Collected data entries
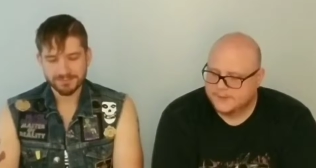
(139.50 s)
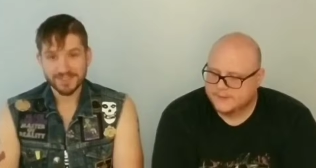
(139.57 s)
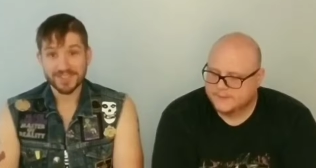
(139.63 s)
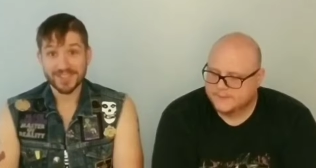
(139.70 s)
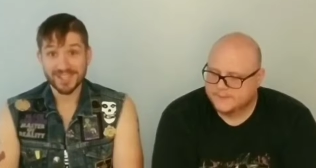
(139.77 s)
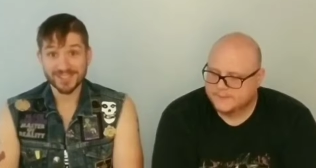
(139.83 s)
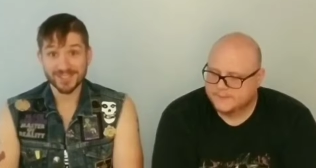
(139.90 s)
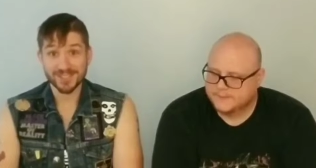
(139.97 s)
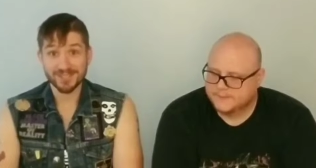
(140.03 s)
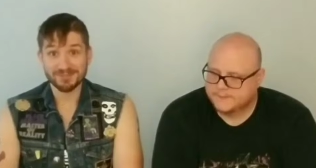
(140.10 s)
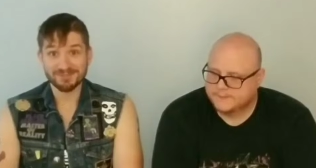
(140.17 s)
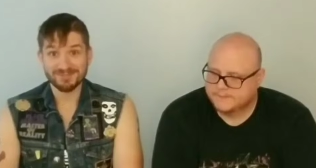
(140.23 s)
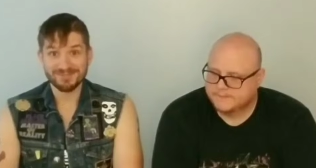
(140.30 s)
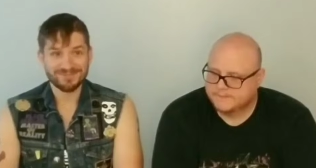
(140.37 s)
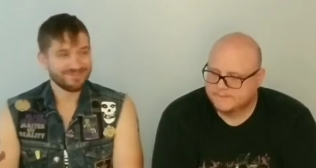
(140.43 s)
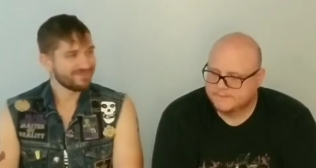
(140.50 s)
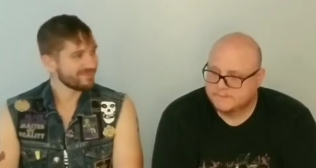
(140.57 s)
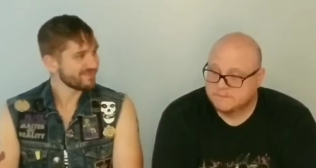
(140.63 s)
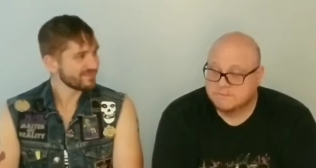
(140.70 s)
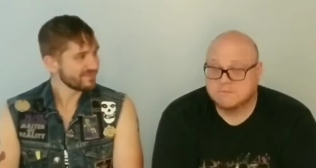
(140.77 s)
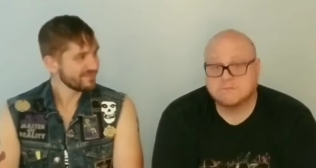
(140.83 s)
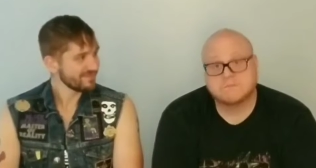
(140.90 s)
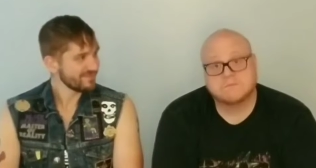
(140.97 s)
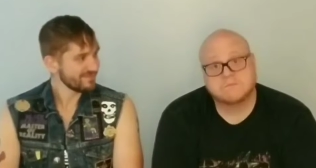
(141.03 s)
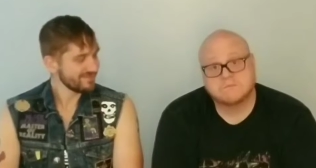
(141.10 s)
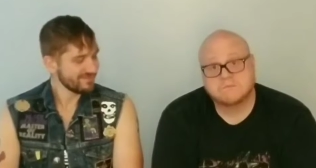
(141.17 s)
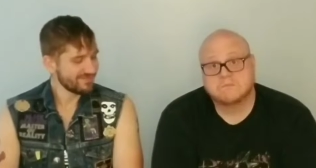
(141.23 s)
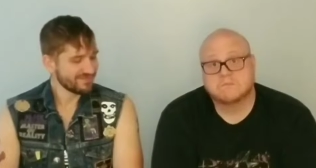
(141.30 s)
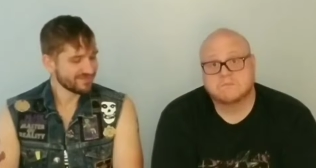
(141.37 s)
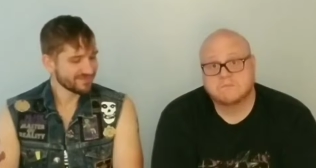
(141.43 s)
Speaker 1: That's good.
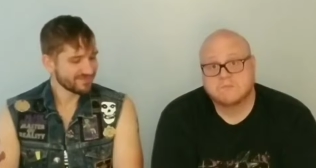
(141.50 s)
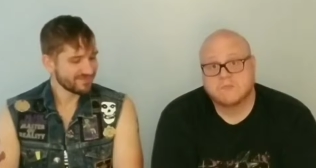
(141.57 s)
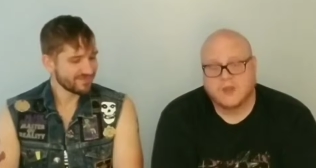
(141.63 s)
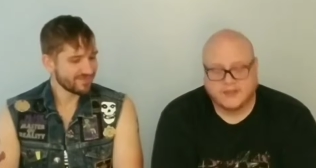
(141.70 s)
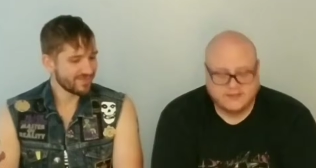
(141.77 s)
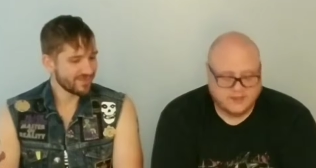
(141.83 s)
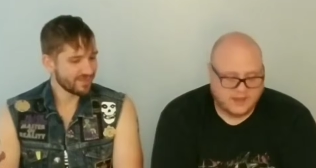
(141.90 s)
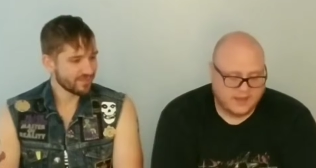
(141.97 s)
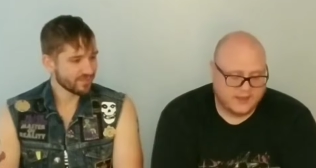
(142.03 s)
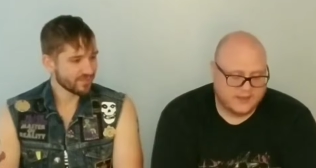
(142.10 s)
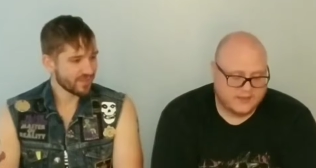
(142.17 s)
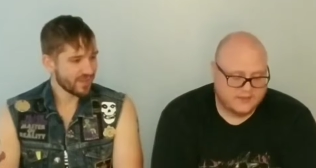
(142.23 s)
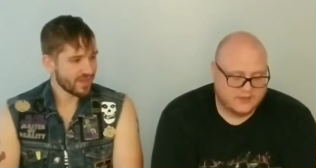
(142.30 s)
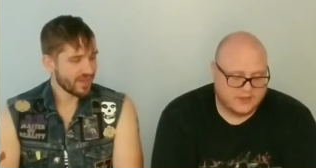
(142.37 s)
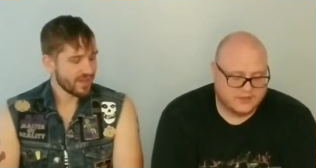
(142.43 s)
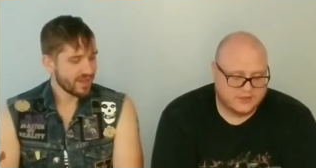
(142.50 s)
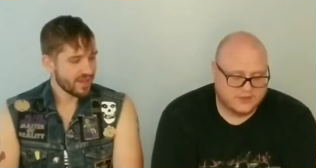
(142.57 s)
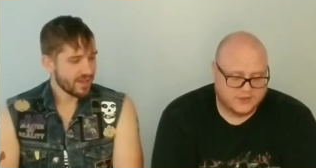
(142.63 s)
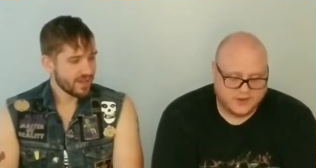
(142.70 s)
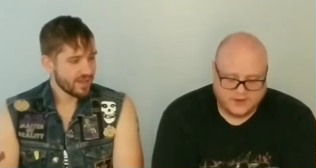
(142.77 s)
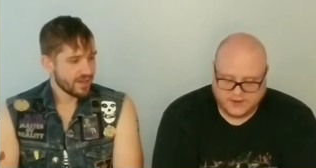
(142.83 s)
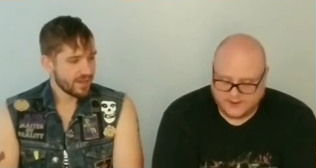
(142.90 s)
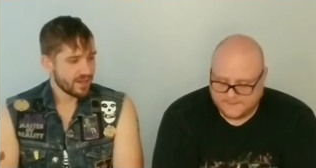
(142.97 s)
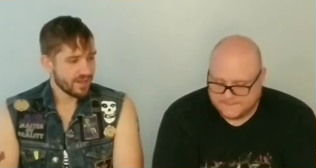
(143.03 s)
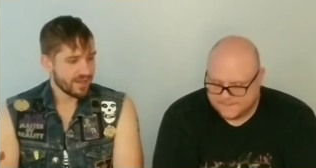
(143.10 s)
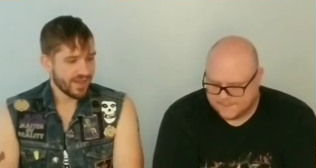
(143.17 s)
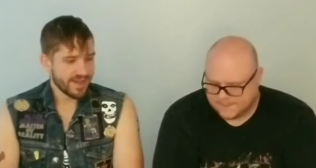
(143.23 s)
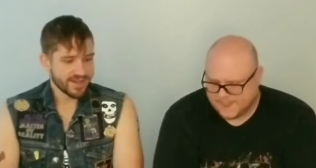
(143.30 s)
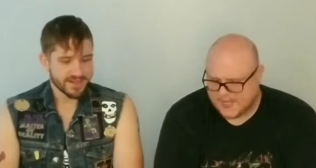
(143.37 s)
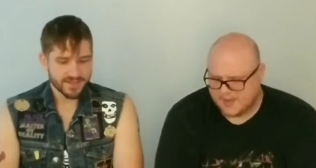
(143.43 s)
That's an easy drinker.
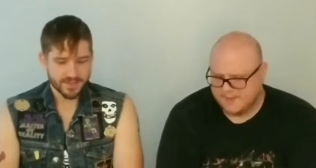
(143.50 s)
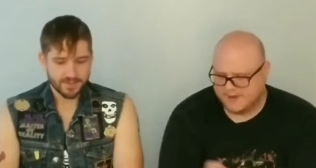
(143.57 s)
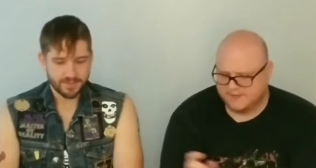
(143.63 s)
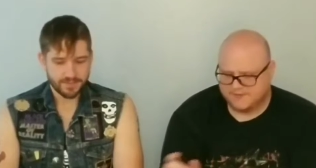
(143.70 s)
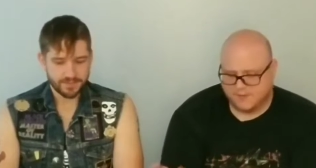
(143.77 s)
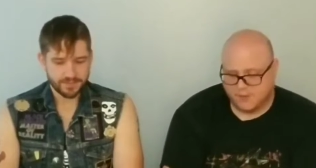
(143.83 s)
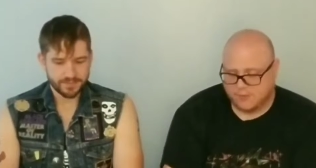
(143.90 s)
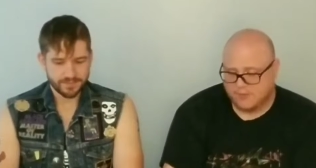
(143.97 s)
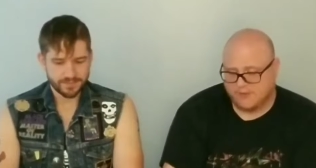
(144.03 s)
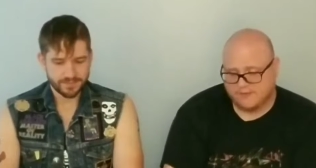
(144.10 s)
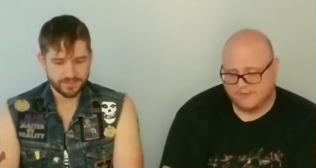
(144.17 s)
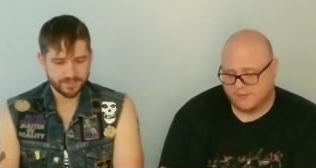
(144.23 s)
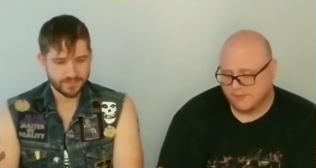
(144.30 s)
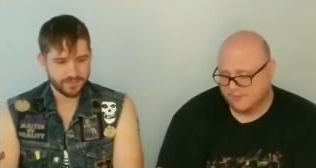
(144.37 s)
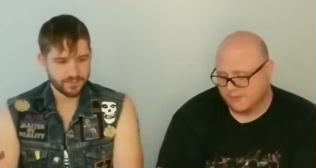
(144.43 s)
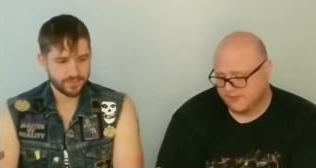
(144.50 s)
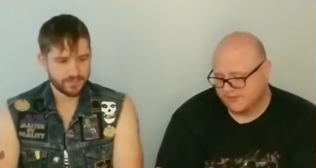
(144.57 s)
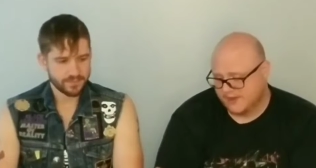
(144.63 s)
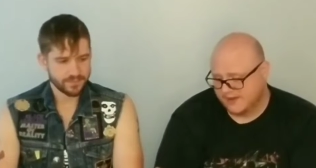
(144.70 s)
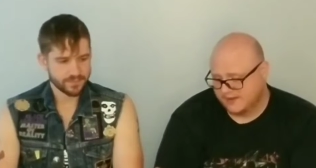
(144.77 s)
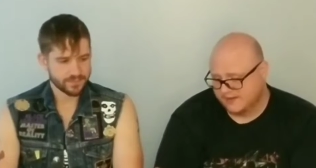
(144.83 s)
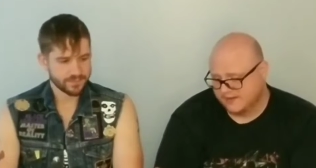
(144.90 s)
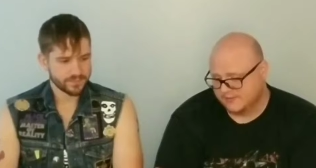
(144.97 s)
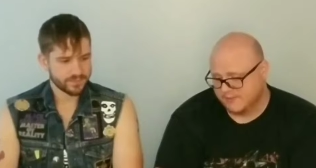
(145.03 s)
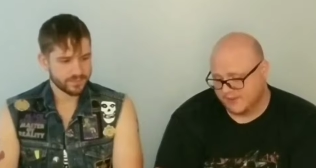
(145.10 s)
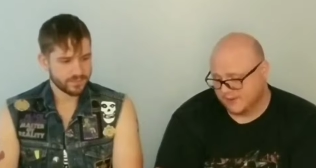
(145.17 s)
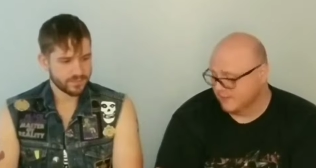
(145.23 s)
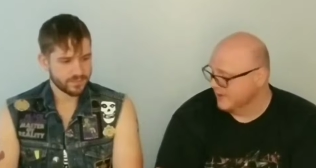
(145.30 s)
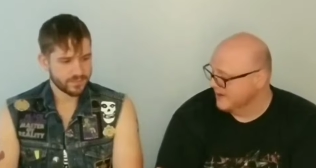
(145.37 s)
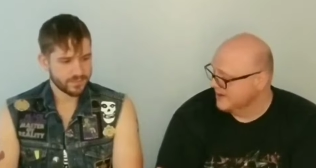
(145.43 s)
That is. I mean, 4.4%. This
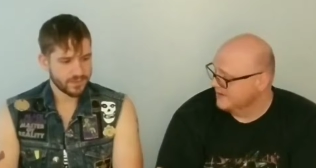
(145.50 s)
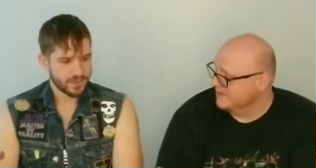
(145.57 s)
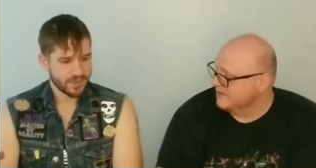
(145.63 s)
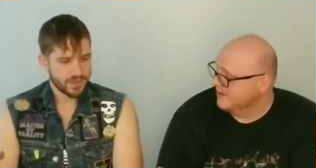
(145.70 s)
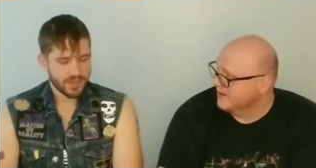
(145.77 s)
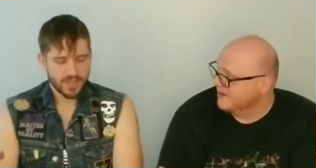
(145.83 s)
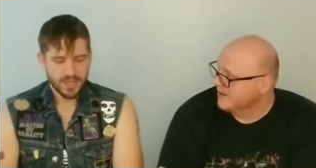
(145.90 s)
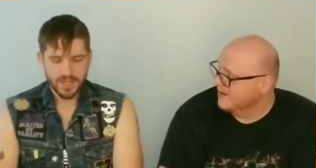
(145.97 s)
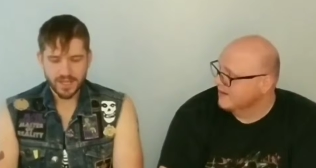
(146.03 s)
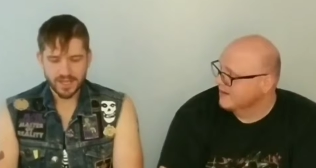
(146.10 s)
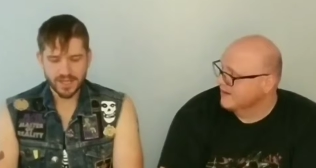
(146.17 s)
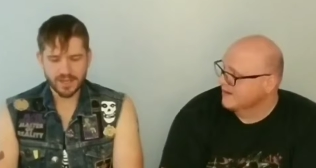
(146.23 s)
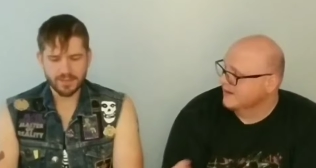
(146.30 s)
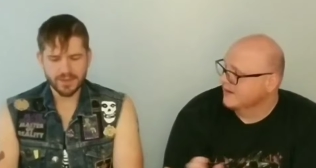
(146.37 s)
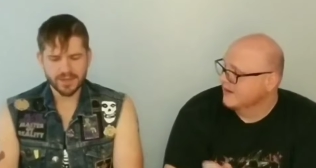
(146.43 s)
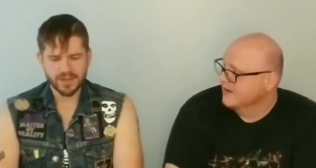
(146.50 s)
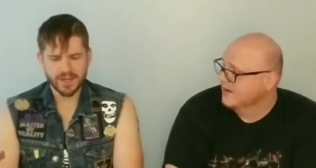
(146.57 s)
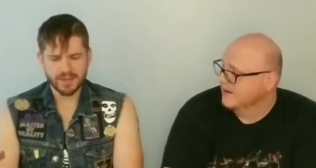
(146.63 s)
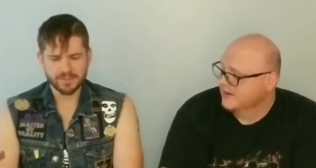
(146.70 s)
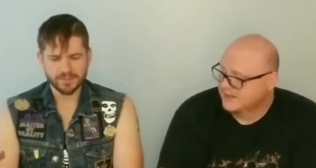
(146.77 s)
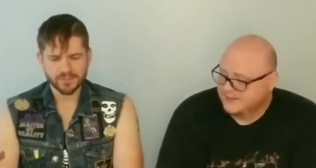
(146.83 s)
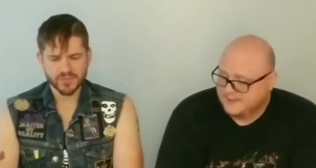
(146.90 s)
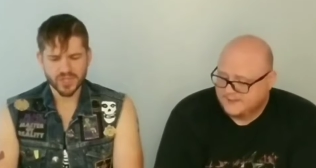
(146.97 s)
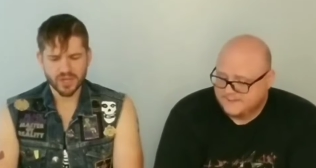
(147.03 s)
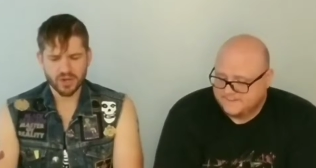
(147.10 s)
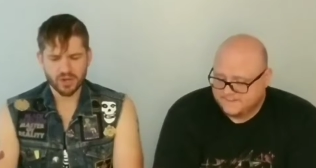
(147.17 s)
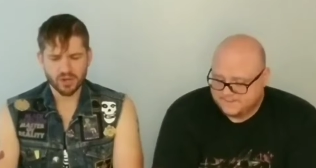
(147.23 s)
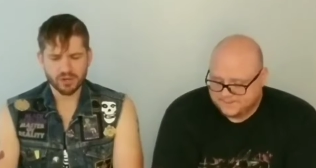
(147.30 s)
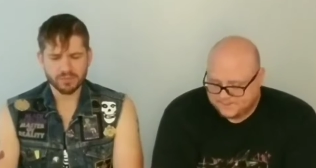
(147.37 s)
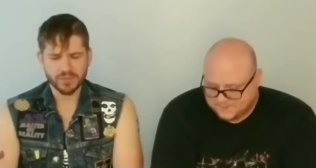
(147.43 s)
better be an easy drinker. Yeah, better not try to
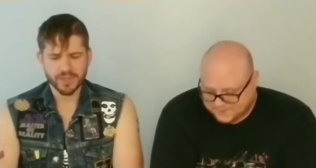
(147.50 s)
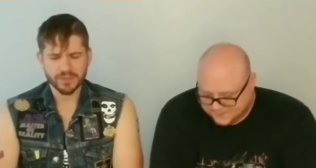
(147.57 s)
harm me.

#### Work required:
Repeat the records word for word, skipping pictures.

#### Solution below:
(139.50 s)
(139.57 s)
(139.63 s)
(139.70 s)
(139.77 s)
(139.83 s)
(139.90 s)
(139.97 s)
(140.03 s)
(140.10 s)
(140.17 s)
(140.23 s)
(140.30 s)
(140.37 s)
(140.43 s)
(140.50 s)
(140.57 s)
(140.63 s)
(140.70 s)
(140.77 s)
(140.83 s)
(140.90 s)
(140.97 s)
(141.03 s)
(141.10 s)
(141.17 s)
(141.23 s)
(141.30 s)
(141.37 s)
(141.43 s)
Speaker 1: That's good.
(141.50 s)
(141.57 s)
(141.63 s)
(141.70 s)
(141.77 s)
(141.83 s)
(141.90 s)
(141.97 s)
(142.03 s)
(142.10 s)
(142.17 s)
(142.23 s)
(142.30 s)
(142.37 s)
(142.43 s)
(142.50 s)
(142.57 s)
(142.63 s)
(142.70 s)
(142.77 s)
(142.83 s)
(142.90 s)
(142.97 s)
(143.03 s)
(143.10 s)
(143.17 s)
(143.23 s)
(143.30 s)
(143.37 s)
(143.43 s)
That's an easy drinker.
(143.50 s)
(143.57 s)
(143.63 s)
(143.70 s)
(143.77 s)
(143.83 s)
(143.90 s)
(143.97 s)
(144.03 s)
(144.10 s)
(144.17 s)
(144.23 s)
(144.30 s)
(144.37 s)
(144.43 s)
(144.50 s)
(144.57 s)
(144.63 s)
(144.70 s)
(144.77 s)
(144.83 s)
(144.90 s)
(144.97 s)
(145.03 s)
(145.10 s)
(145.17 s)
(145.23 s)
(145.30 s)
(145.37 s)
(145.43 s)
That is. I mean, 4.4%. This
(145.50 s)
(145.57 s)
(145.63 s)
(145.70 s)
(145.77 s)
(145.83 s)
(145.90 s)
(145.97 s)
(146.03 s)
(146.10 s)
(146.17 s)
(146.23 s)
(146.30 s)
(146.37 s)
(146.43 s)
(146.50 s)
(146.57 s)
(146.63 s)
(146.70 s)
(146.77 s)
(146.83 s)
(146.90 s)
(146.97 s)
(147.03 s)
(147.10 s)
(147.17 s)
(147.23 s)
(147.30 s)
(147.37 s)
(147.43 s)
better be an easy drinker. Yeah, better not try to
(147.50 s)
(147.57 s)
harm me.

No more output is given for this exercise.